(Stored data entries)
_ _ _ _

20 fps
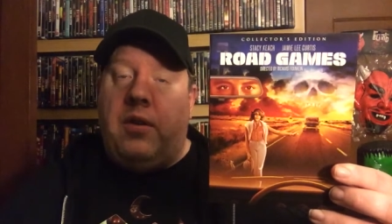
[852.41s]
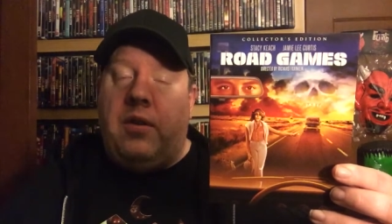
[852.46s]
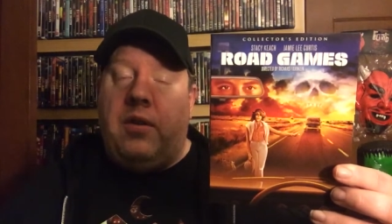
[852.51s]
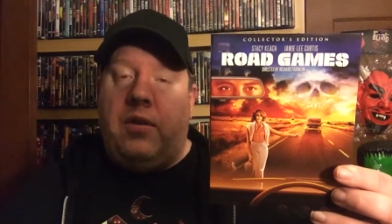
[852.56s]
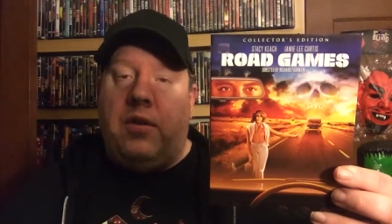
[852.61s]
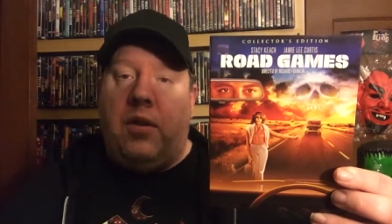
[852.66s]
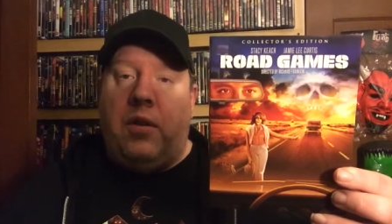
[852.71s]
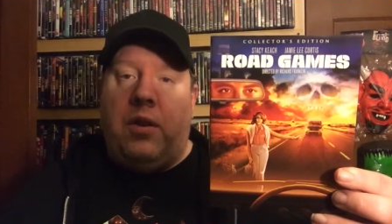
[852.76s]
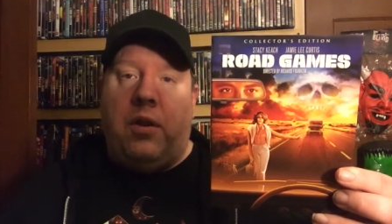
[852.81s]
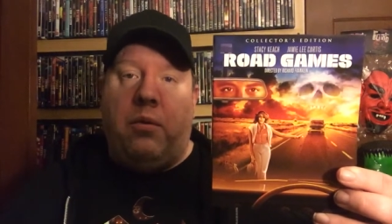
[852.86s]

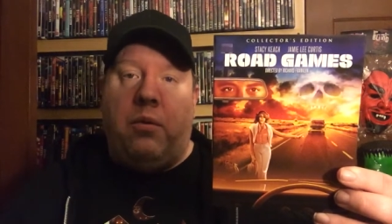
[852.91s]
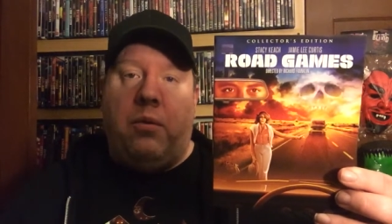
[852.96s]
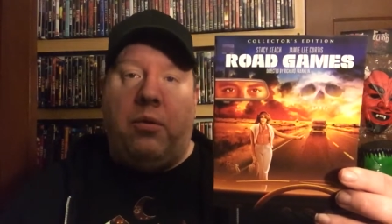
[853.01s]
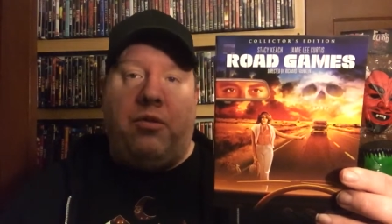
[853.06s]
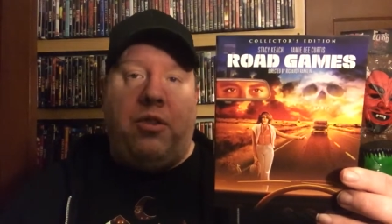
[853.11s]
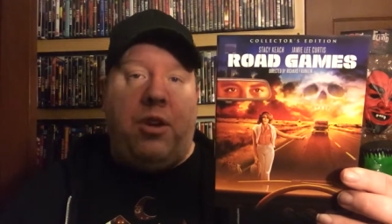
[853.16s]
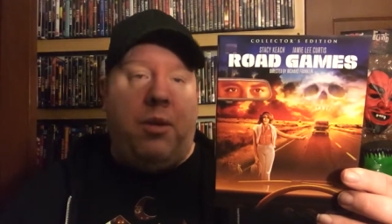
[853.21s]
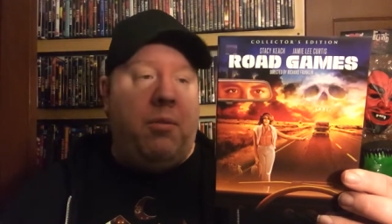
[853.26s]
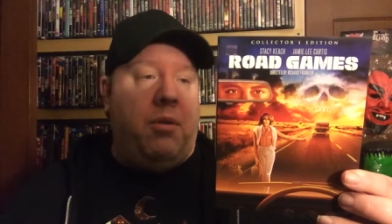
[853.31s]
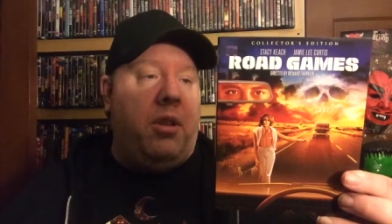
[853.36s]
So another one
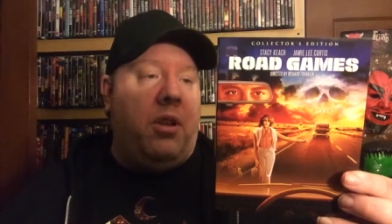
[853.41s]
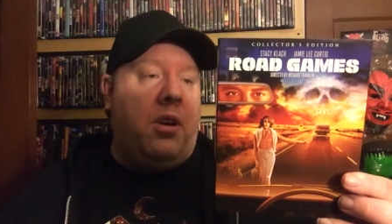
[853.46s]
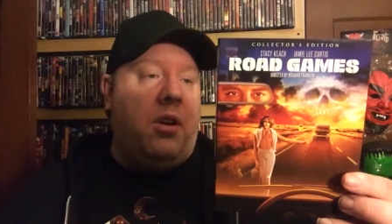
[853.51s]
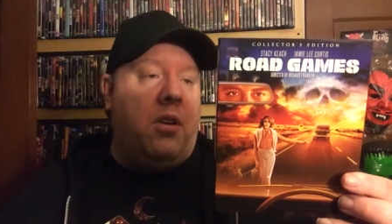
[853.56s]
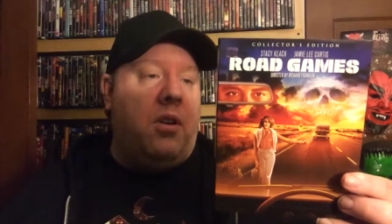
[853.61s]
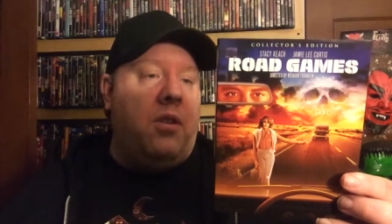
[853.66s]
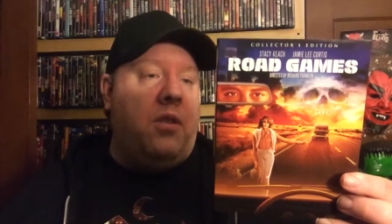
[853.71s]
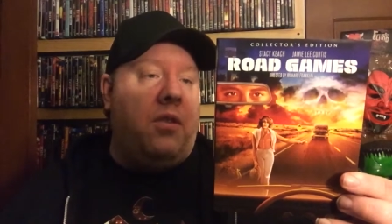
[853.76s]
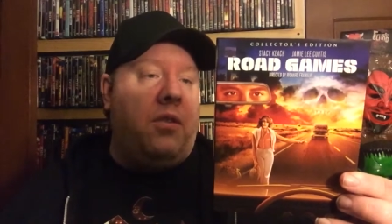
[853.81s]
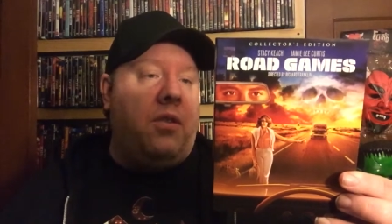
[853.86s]
with Jamie Lee
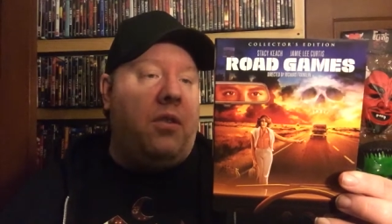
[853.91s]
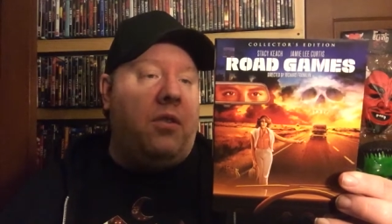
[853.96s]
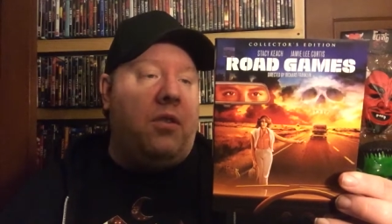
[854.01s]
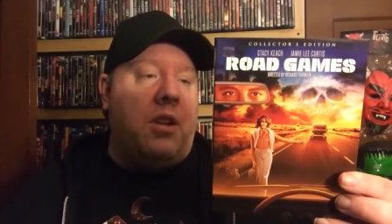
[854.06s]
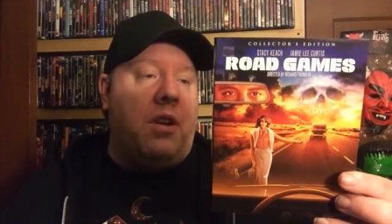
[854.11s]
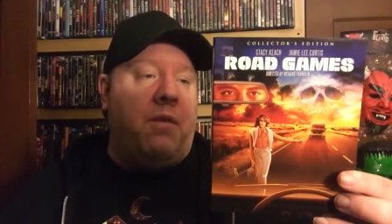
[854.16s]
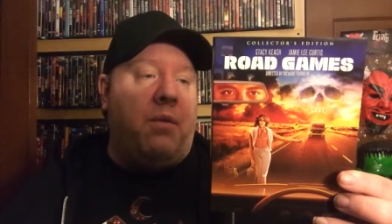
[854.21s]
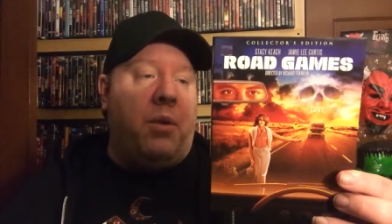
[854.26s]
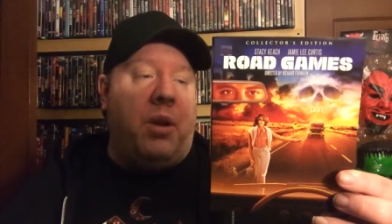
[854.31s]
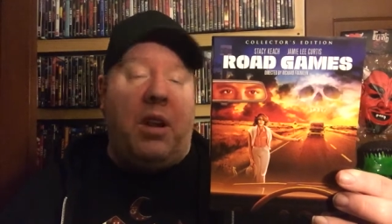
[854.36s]
Curtis. It's
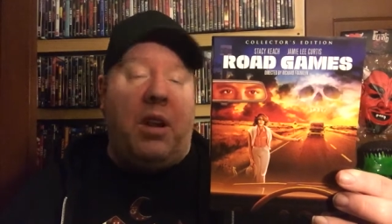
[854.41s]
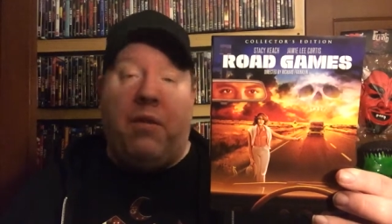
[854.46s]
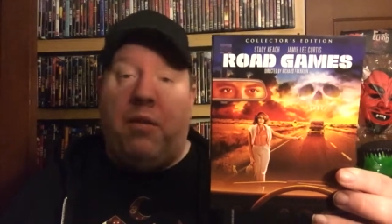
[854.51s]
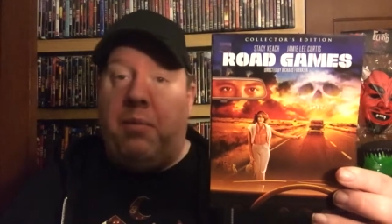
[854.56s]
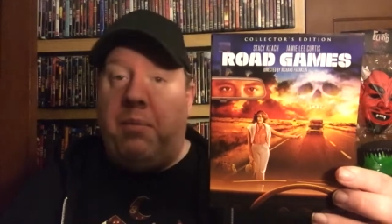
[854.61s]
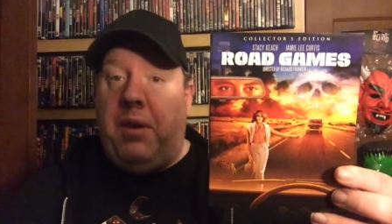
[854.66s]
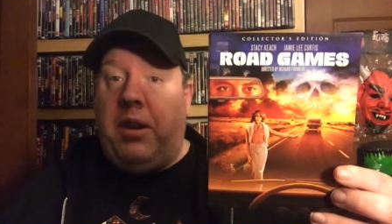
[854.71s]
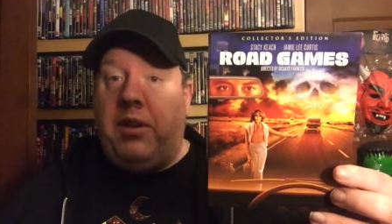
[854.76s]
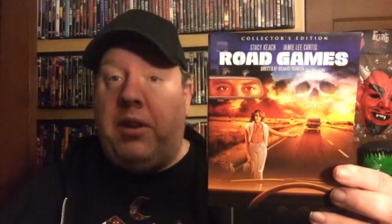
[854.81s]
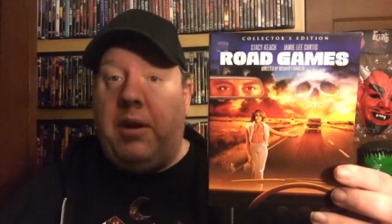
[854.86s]
another one I never
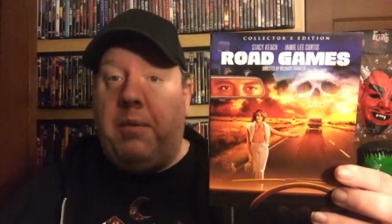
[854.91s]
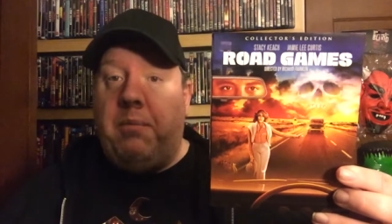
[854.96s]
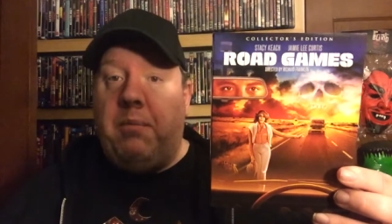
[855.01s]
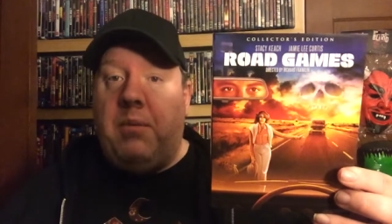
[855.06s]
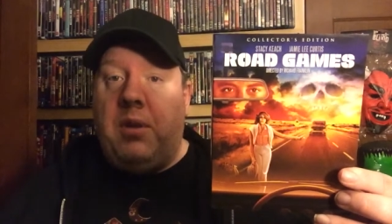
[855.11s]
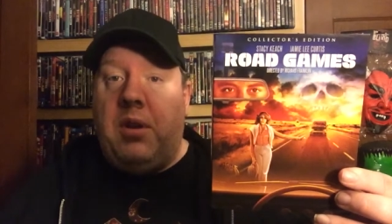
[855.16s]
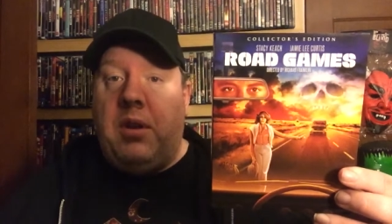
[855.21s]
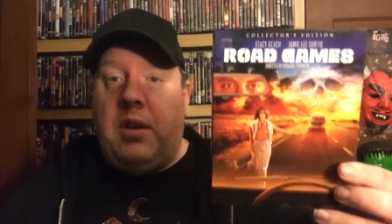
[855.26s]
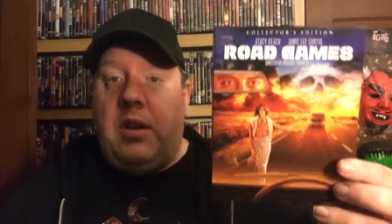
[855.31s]
picked up.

_ _ _ _

TASK ITEM
Write out the entries word for word. Skip the pictures.

EXERCISE ANSWER
20 fps
[852.41s]
[852.46s]
[852.51s]
[852.56s]
[852.61s]
[852.66s]
[852.71s]
[852.76s]
[852.81s]
[852.86s]

[852.91s]
[852.96s]
[853.01s]
[853.06s]
[853.11s]
[853.16s]
[853.21s]
[853.26s]
[853.31s]
[853.36s]
So another one
[853.41s]
[853.46s]
[853.51s]
[853.56s]
[853.61s]
[853.66s]
[853.71s]
[853.76s]
[853.81s]
[853.86s]
with Jamie Lee
[853.91s]
[853.96s]
[854.01s]
[854.06s]
[854.11s]
[854.16s]
[854.21s]
[854.26s]
[854.31s]
[854.36s]
Curtis. It's
[854.41s]
[854.46s]
[854.51s]
[854.56s]
[854.61s]
[854.66s]
[854.71s]
[854.76s]
[854.81s]
[854.86s]
another one I never
[854.91s]
[854.96s]
[855.01s]
[855.06s]
[855.11s]
[855.16s]
[855.21s]
[855.26s]
[855.31s]
picked up.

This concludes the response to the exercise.